They are billions of times larger than our Sun: how is it possible that, as recently observed, supermassive black holes were already present when the Universe, now 14 billion years old, was “just” 800 million years old?
For astrophysicists, the formation of these cosmic monsters in such a short time is a real scientific headache, which raises important questions on the current knowledge of the development of these celestial bodies. A recent article published in The Astrophysical Journal, by the SISSA Ph.D. student Lumen Boco and his supervisor Andrea Lapi, offers a possible explanation to the thorny issue. Thanks to an original model theorized by the scientists from Trieste, the study proposes a very fast formation process in the initial phases of the development of the supermassive black holes, those up to now considered slower. Proving, mathematically, that their existence was possible in the young Universe, the results of the research reconcile the timing required for their growth with the limits imposed by the age of the Cosmos. The validity of the theory can be fully validated thanks to future gravitational wave detectors namely Einstein Telescope and LISA, but tested in several basic aspects also with the current Advanced LIGO/Virgo system.
The cosmic monster that grows at the centre of galaxies
The scientists started their study with a piece of well-known observational evidence: the growth of supermassive black holes occurs in the central regions of galaxies, progenitors of the current elliptical galaxies, which had a very high gas content and in which the stellar formation was extremely intense. “The biggest stars live a short time and very quickly evolve into stellar black holes, as large as several scores of solar masses; they are small, but many form in these galaxies”. The dense gas that surrounds them, explain Boco and Lapi, has a very powerful definitive effect of dynamic friction and causes them to migrate very quickly to the centre of the galaxy.
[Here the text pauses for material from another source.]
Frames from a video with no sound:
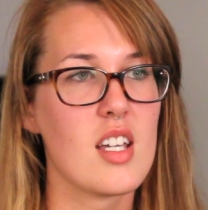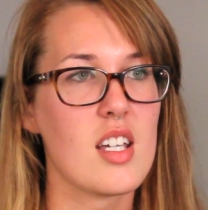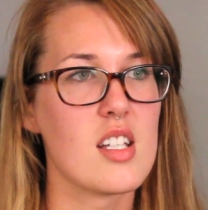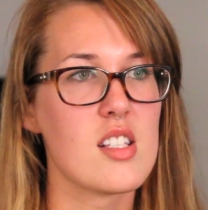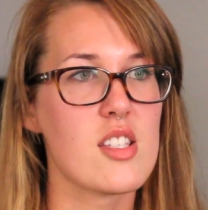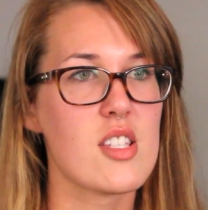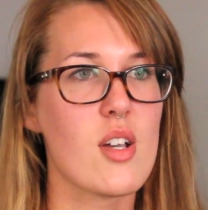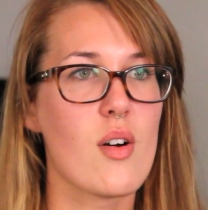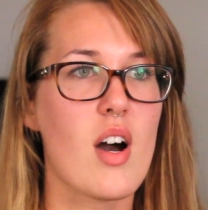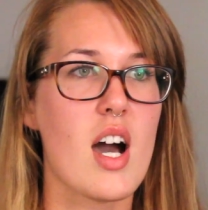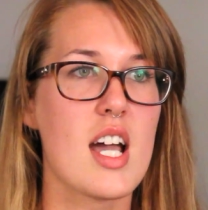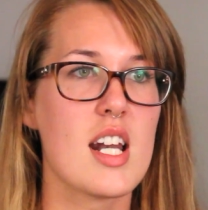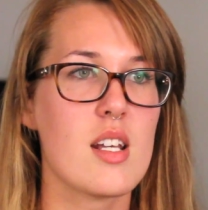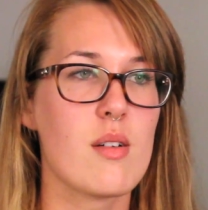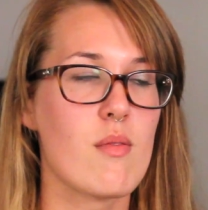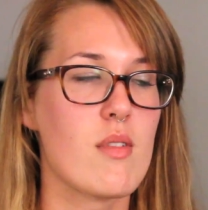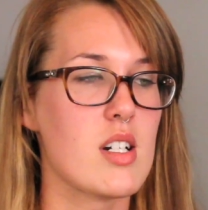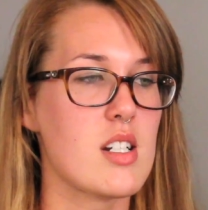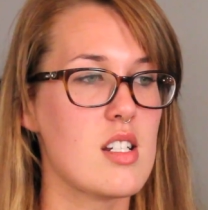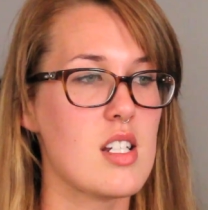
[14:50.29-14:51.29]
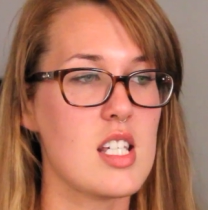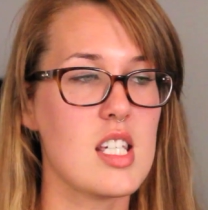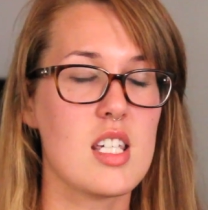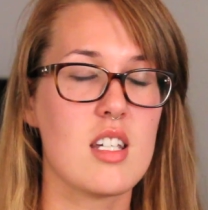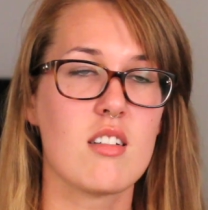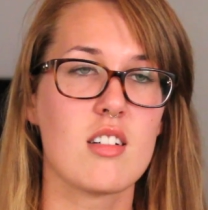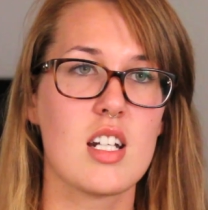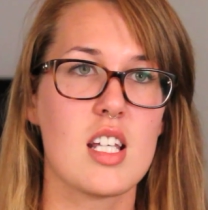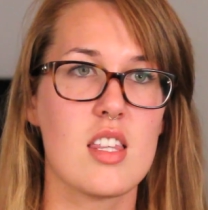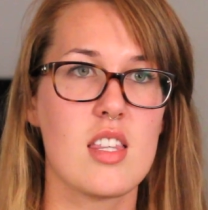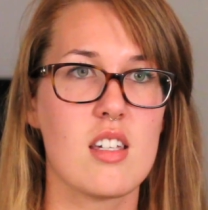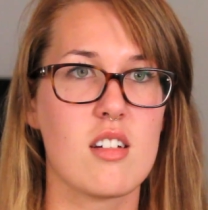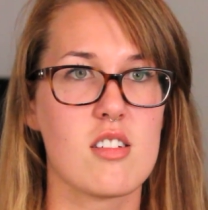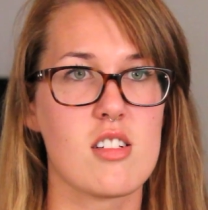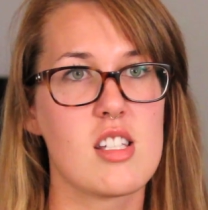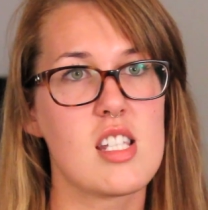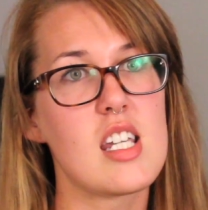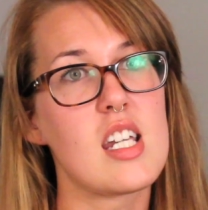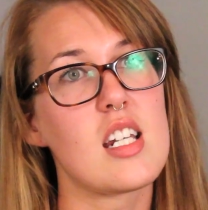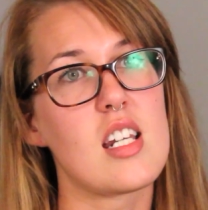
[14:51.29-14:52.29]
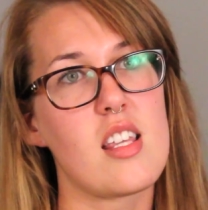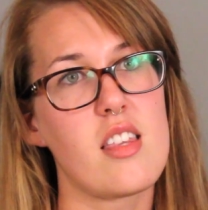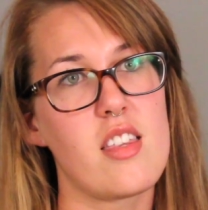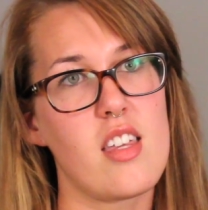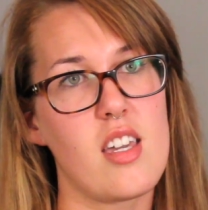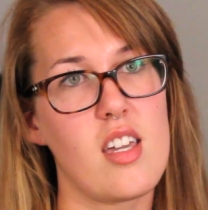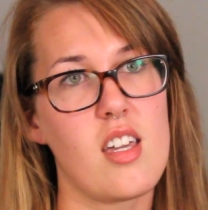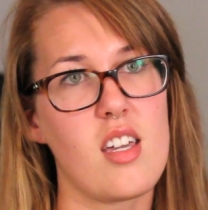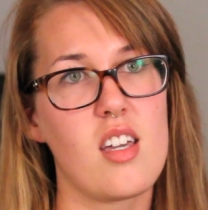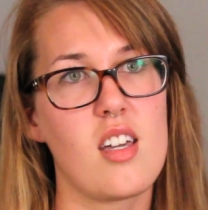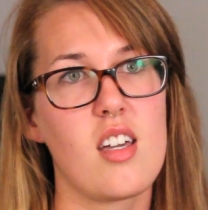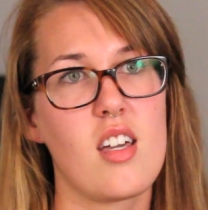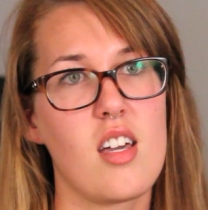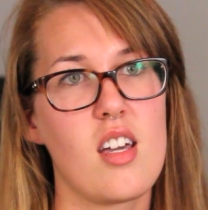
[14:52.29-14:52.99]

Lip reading: and so I didn't want to hear anything or see anything.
The majority of the numerous black holes that reach the central regions merge, creating the supermassive black hole seed. Boco and Lapi continue: “According to classical theories, a supermassive black hole grows at the centre of a galaxy capturing the surrounding matter, principally gas, “growing it” on itself and finally devouring it at a rhythm which is proportional to its mass. For this reason, during the initial phases of its development, when the mass of the black hole is small, the growth is very slow. To the extent that, according to the calculations, to reach the mass observed, billions of times that of the Sun, a very long time would be required, even greater than the age of the young Universe”. Their study, however, showed that things could go much faster than that.
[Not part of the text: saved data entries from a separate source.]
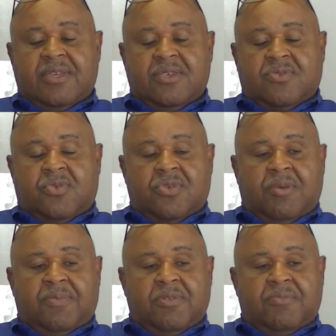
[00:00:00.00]
he's grown
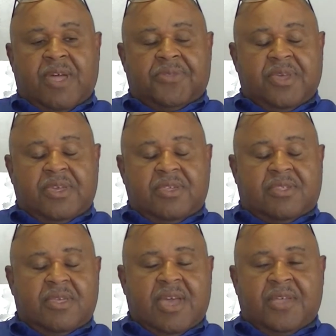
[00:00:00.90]
up a little bit, I think
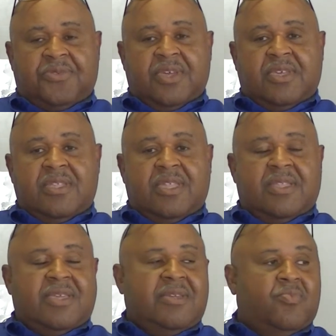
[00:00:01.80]

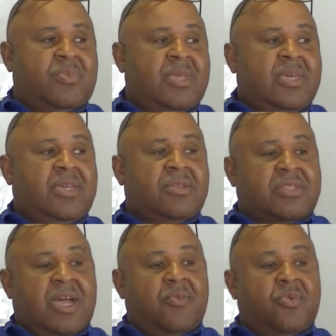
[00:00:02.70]
he
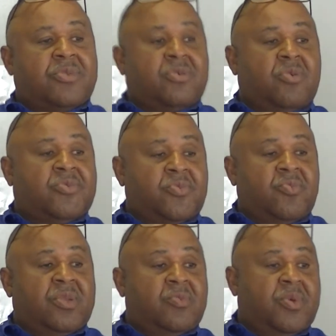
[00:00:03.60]
does not want to go through
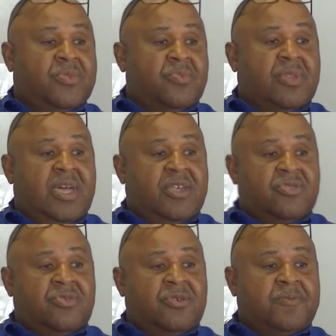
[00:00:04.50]
what he went through
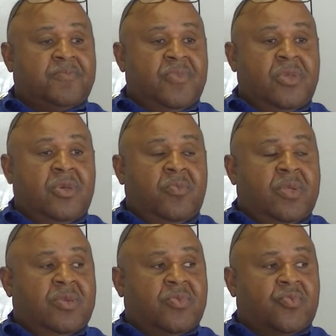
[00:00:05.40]
last year
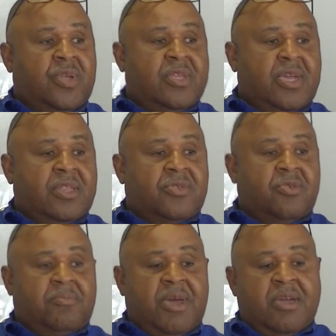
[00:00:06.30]
when he was relegated
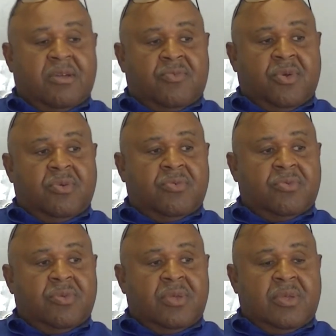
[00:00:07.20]
to a backup role.
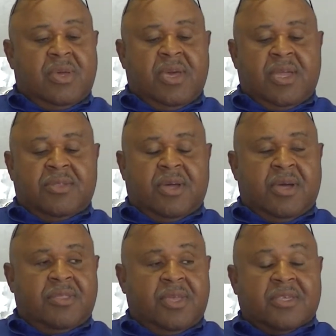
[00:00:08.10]
And
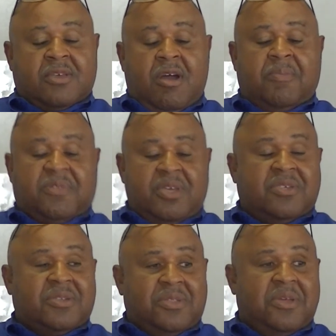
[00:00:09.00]
there's
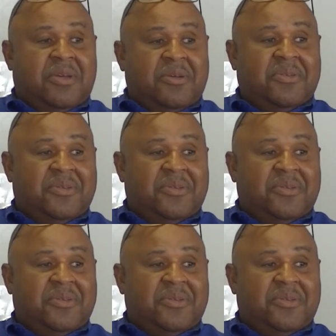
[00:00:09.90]
competition there.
The crazy dash of black holes: what the scientists have discovered
“Our numerical calculations show that the process of dynamic migration and fusion of stellar black holes can make the supermassive black hole seed reach a mass of between 10,000 and 100,000 times that of the Sun in just 50-100 million years”. At this point, the researchers say, “the growth of the central black hole according to the aforementioned direct accretion of gas, envisaged by the standard theory, will become very fast, because the quantity of gas it will succeed in attracting and absorbing will become immense, and predominant on the process we propose. Nevertheless, precisely the fact of starting from such a big seed as envisaged by our mechanism speeds up the global growth of the supermassive black hole and allows its formation, also in the Young Universe. In short, in light of this theory, we can state that 800 million years after the Big Bang the supermassive black holes could already populate the Cosmos”.
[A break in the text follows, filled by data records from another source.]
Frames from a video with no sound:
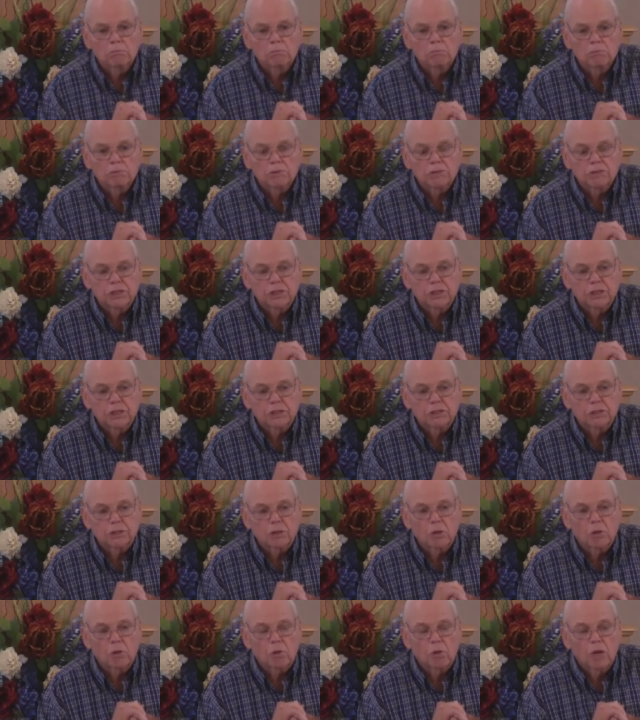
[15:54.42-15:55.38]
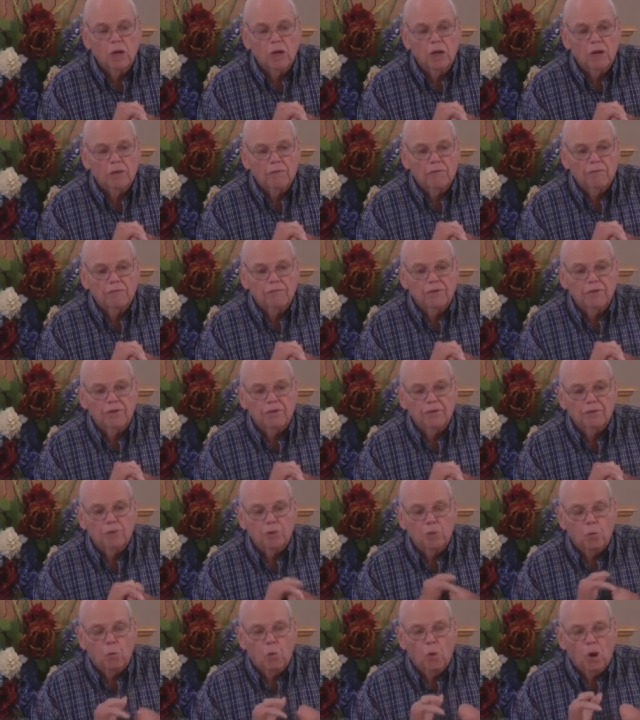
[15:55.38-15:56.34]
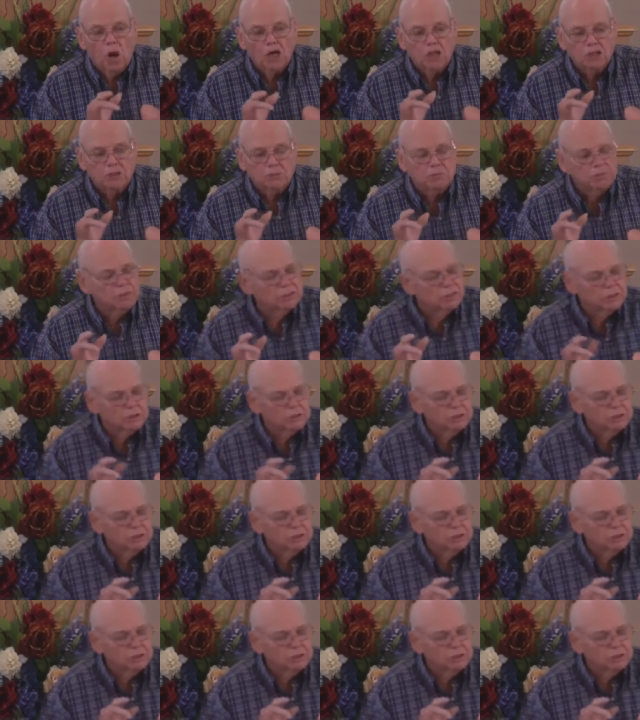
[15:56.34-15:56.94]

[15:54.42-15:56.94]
See, so the watchman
“Looking” at the supermassive black hole seeds grow
The article, besides illustrating the model and demonstrating its efficacy, also proposes a method for testing it: “The fusion of numerous stellar black holes with the seed of the supermassive black hole at the centre will produce gravitational waves which we expect to see and study with current and future detectors”, explain the researchers. In particular, the gravitational waves emitted in the initial phases, when the central black hole seed is still small, will be identifiable by the current detectors like Advanced LIGO/Virgo and fully characterisable by the future Einstein Telescope. The subsequent development phases of the supermassive black hole could be investigated thanks to the future detector LISA, which will be launched in space around 2034. In this way, explain Boco and Lapi, “the process we propose can be validated in its different phases, in a complementary way, by future gravitational wave detectors.
“This research” concludes Andrea Lapi, coordinator of the Astrophysics and Cosmology group of SISSA, “shows how the students and researchers of our group are fully approaching the new frontier of gravitational waves and multi-messenger astronomy. In particular, our main goal will be to develop theoretical models, like that devised in this case, which serve to capitalise on the information originating from the experiments of current and future gravitational waves, thereby hopefully providing solutions for unresolved issues connected with astrophysics, cosmology and fundamental physics”.